I haven’t seen anyone connect these three pieces, but to me they all address what sociologists call cultural capital. Weiss and Patton– who I kind of see as same sides of a generational coin– know that attending an Ivy brings you a particular type of cultural capital; it’s why Weiss wanted to attend one and why Patton says Ivy Leaguers should practice assortative mating (a college classmate, Ross Douthat [who incidentally also married a fellow ’02er like I did] wrote about this exceptionally well in the the Times). Now both women seem uncomfortably and unlikelably elitist (Patton claims her ex-husband went to a no-name college and in an interesting Today Show appearance Weiss seems to put down Penn State) but that doesn’t mean there isn’t a kernel of truth in what they are saying. Watkins’ piece is evidence of that. Attending an Ivy means knowing enough to get there, and getting access to lots of other information once you are “in.”
Of course, that’s not always without complications: It can also mean a permanent inferiority complex. This is spoken by an outsider who has since managed to become an insider, albeit while trying to retain an outsider’s perspective. I actually write about this at the beginning of my forthcoming book, Playing to Win: Raising Children in a Competitive Culture, as so much of the focus of many parents I met is how their elementary school-age kids will get to an elite college someday (oh, have I mentioned you can now pre-order it on Amazon, Barnes & Noble, and the University of California Press’ website?!).

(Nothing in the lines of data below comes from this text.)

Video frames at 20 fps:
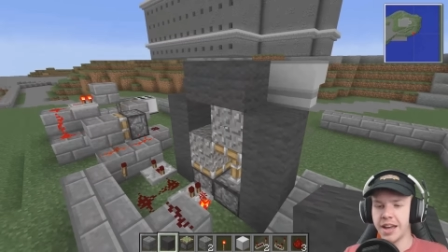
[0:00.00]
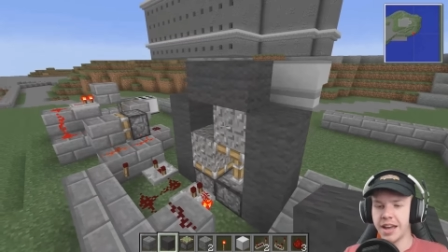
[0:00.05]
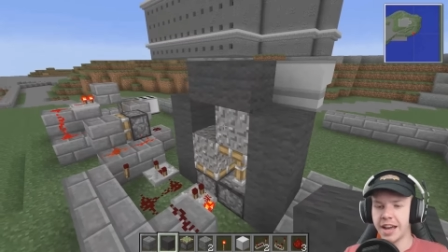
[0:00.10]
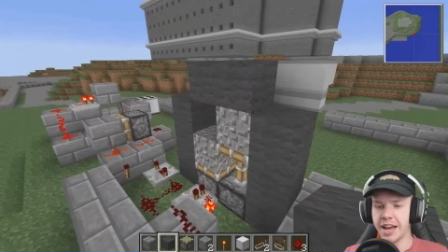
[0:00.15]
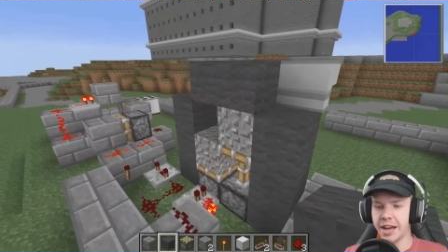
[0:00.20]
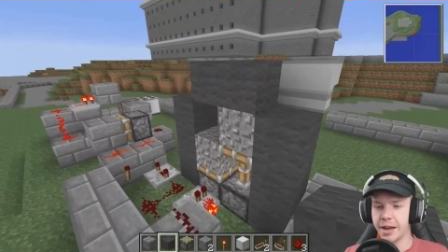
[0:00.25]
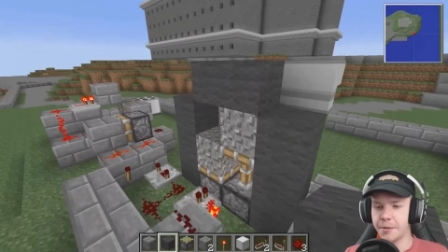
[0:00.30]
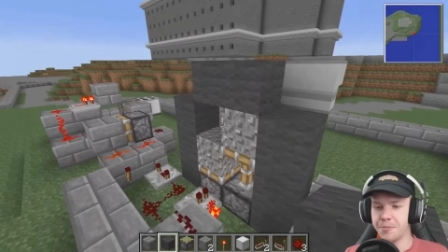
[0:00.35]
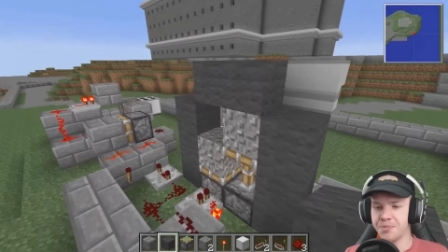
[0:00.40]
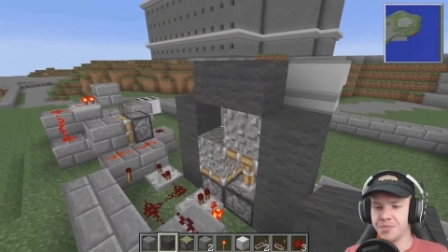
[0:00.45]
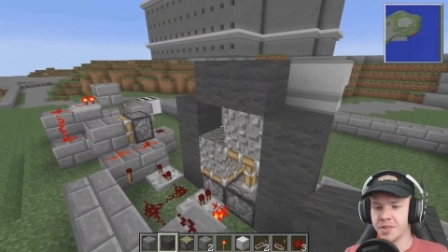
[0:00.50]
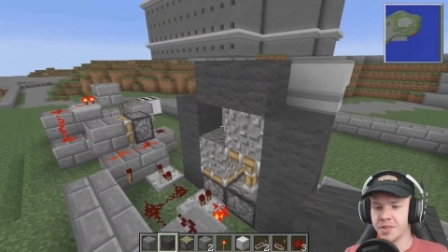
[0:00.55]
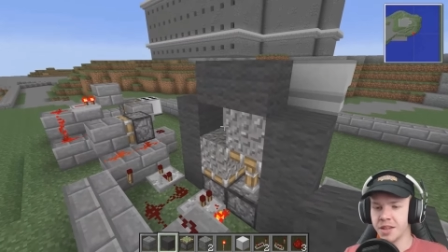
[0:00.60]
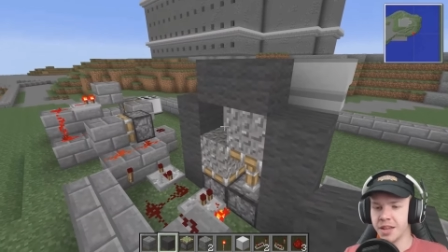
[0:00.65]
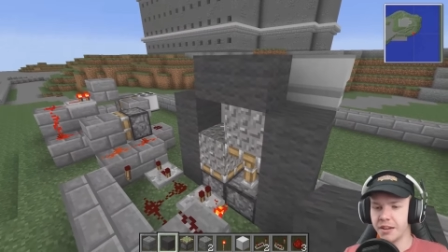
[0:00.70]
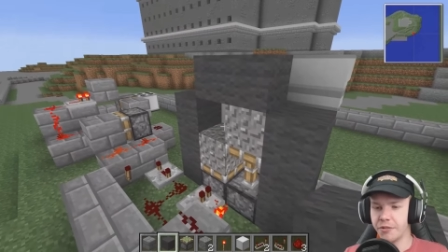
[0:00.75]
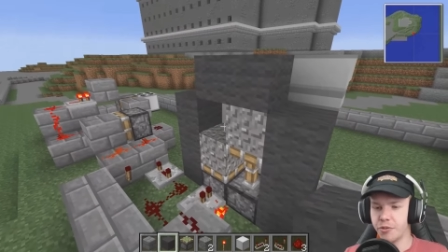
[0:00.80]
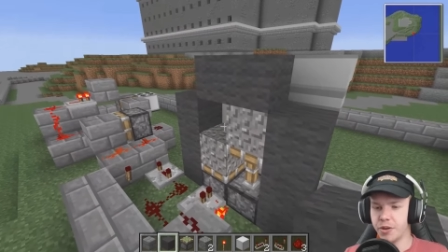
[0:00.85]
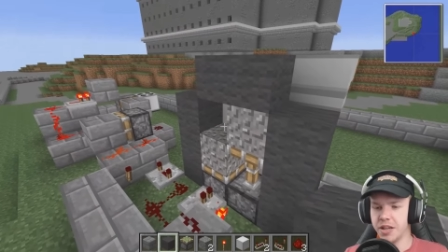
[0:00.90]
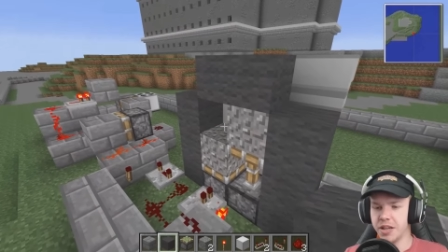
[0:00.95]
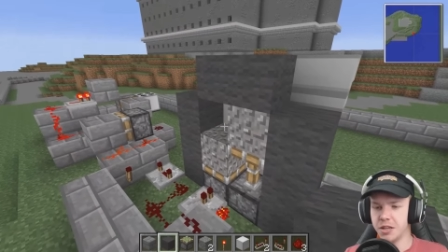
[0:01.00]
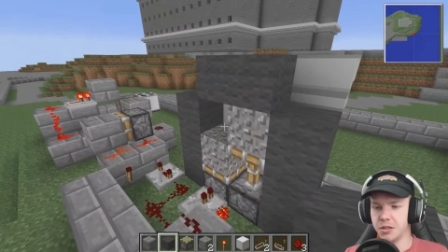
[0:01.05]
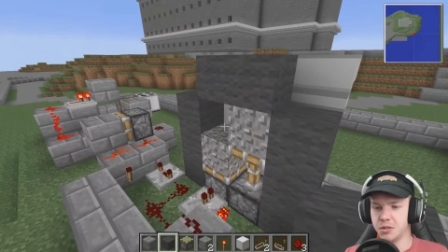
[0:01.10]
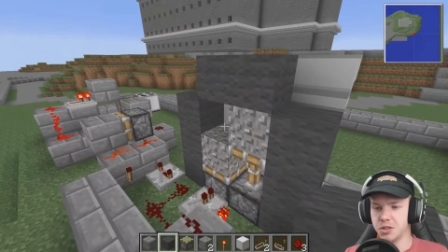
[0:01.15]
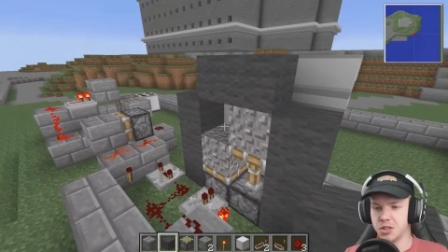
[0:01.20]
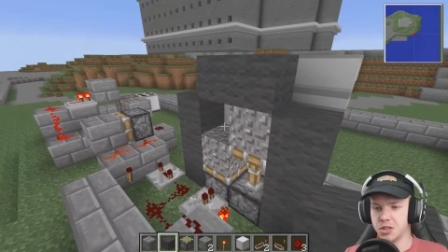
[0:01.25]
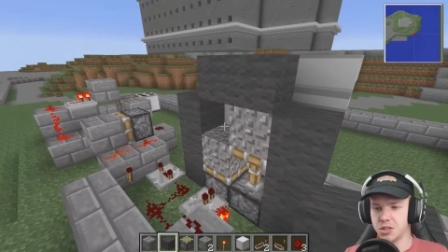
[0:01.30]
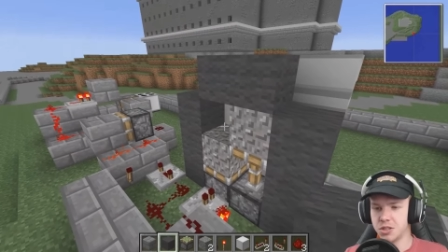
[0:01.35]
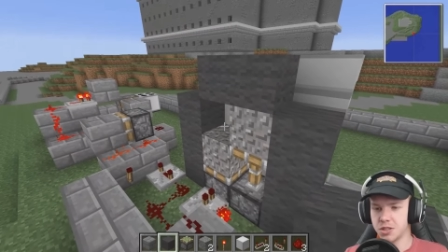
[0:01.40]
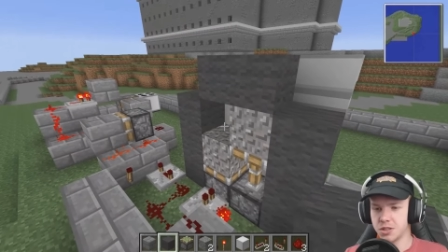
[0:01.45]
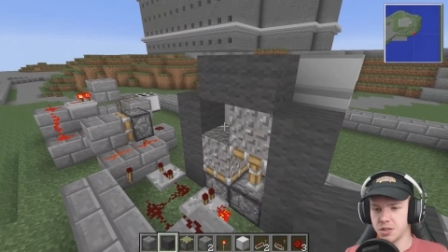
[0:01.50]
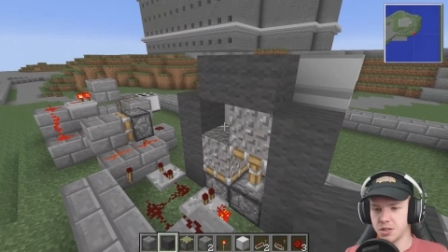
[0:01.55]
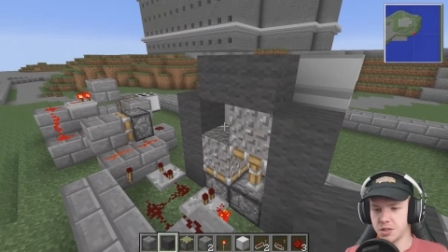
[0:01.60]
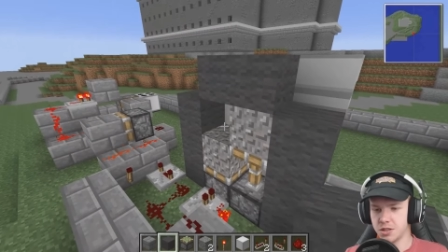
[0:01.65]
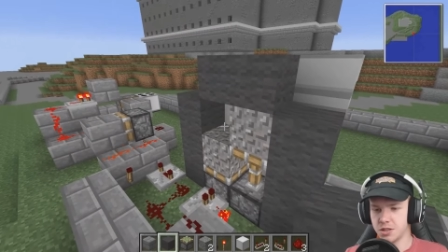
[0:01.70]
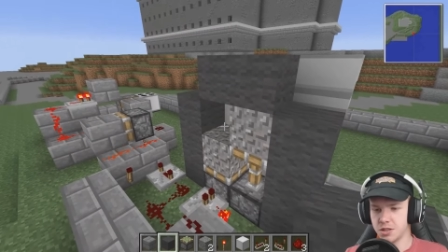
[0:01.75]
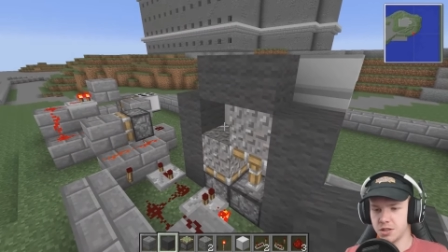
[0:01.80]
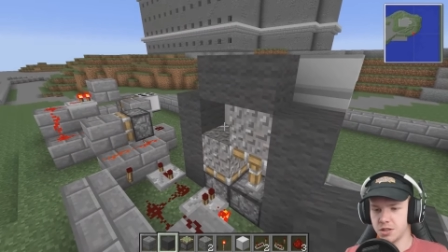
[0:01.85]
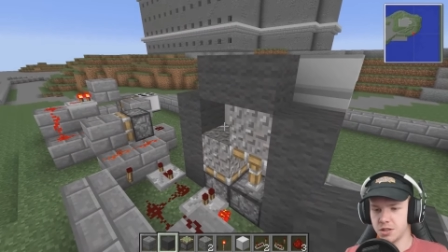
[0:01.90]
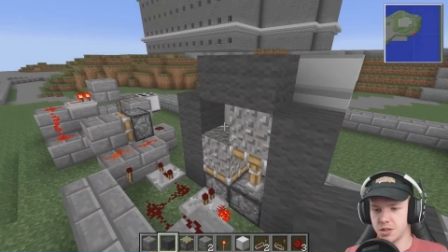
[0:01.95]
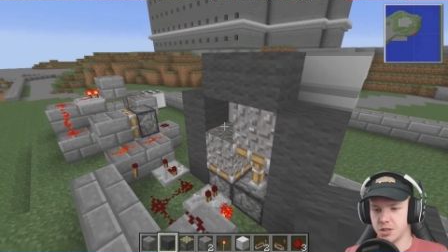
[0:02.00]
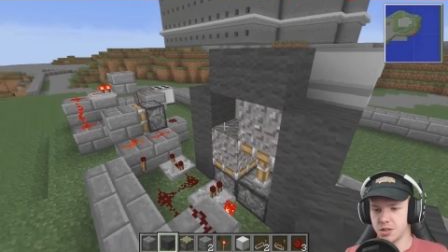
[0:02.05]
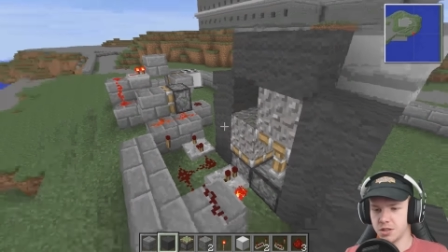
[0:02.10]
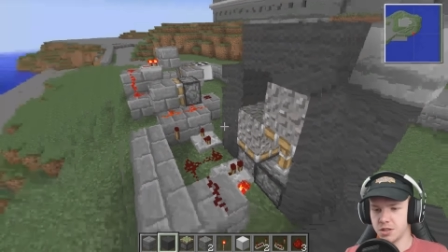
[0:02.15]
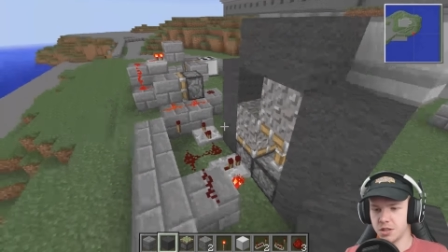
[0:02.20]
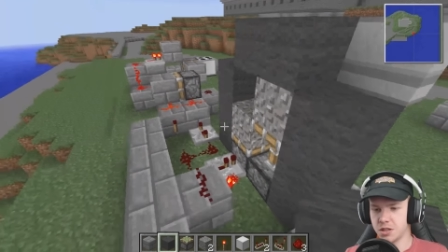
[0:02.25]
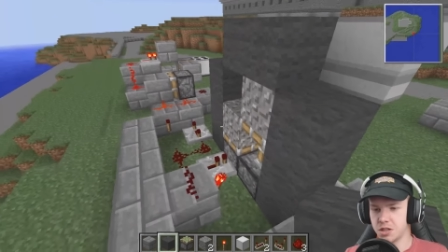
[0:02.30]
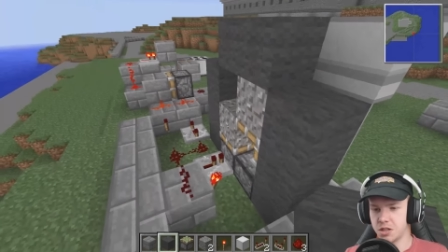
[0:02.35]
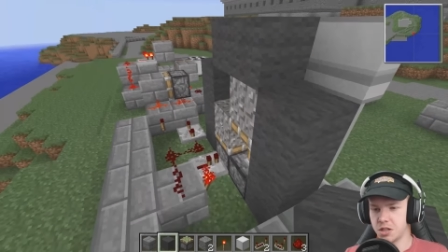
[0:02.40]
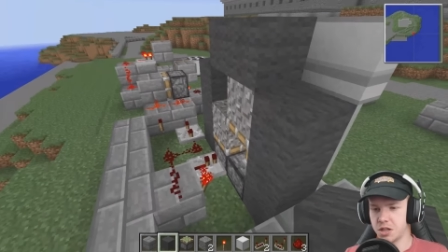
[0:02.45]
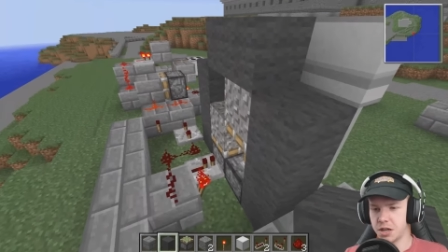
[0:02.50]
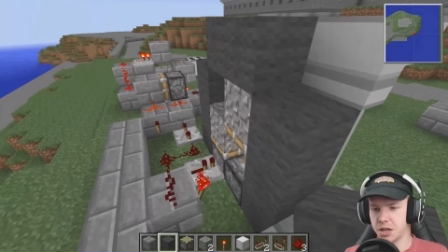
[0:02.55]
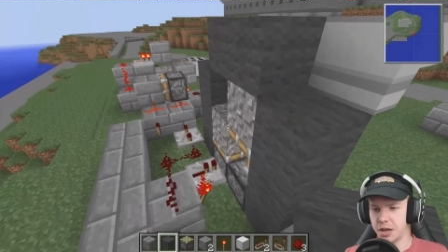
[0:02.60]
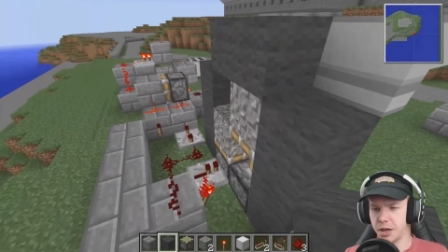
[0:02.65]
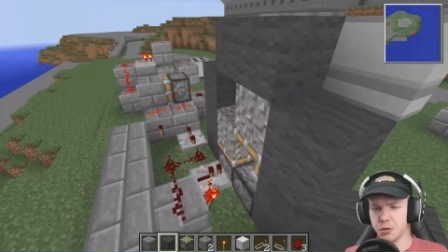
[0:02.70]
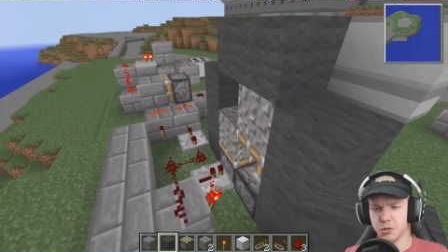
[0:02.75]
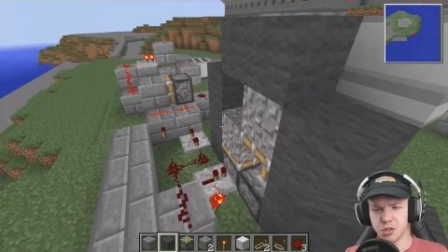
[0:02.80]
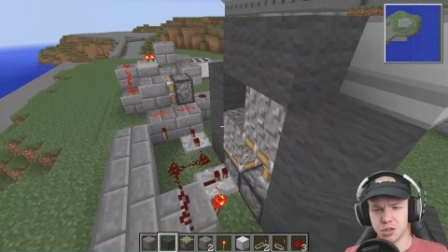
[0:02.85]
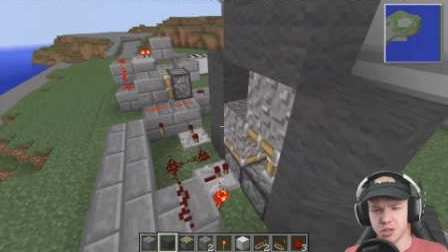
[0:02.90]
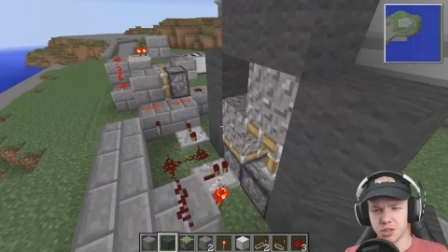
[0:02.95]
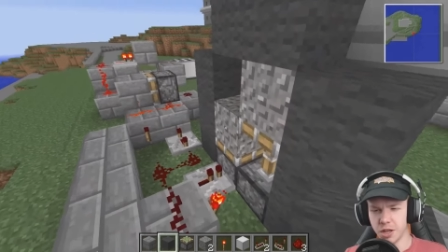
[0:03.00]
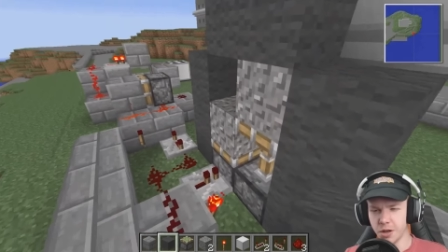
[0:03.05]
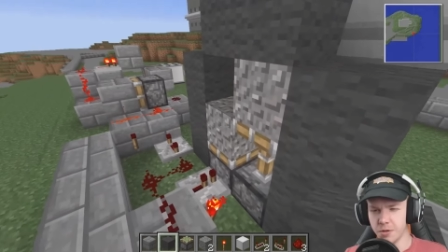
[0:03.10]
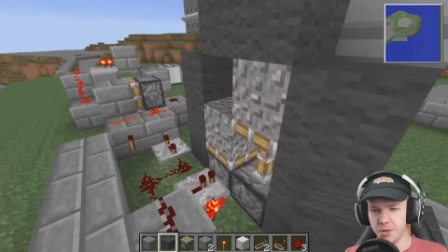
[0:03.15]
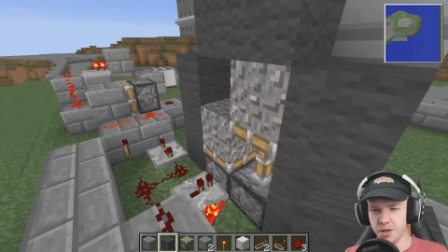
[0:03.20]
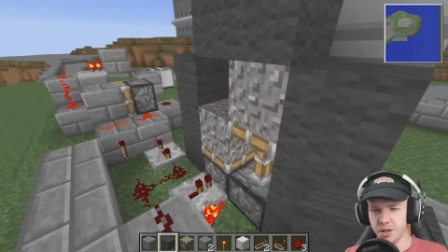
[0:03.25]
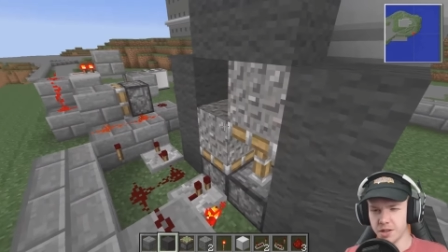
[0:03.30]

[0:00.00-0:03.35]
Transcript: Um, if we used glowstone,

Watkins, a published author and professor, doesn’t seem caught up in an inferiority complex. Weiss’ self-deprecating humor may yet give her an out and she can enjoy her infamy. I suppose there’s still hope for them that they can marry Patton’s youngest son, since in Patton’s world Princeton men can marry “down”… Although I’m guessing both young women have other foci and aren’t just focused on getting married to an Ivy Leaguer. And if they are, I suppose there’s always graduate school.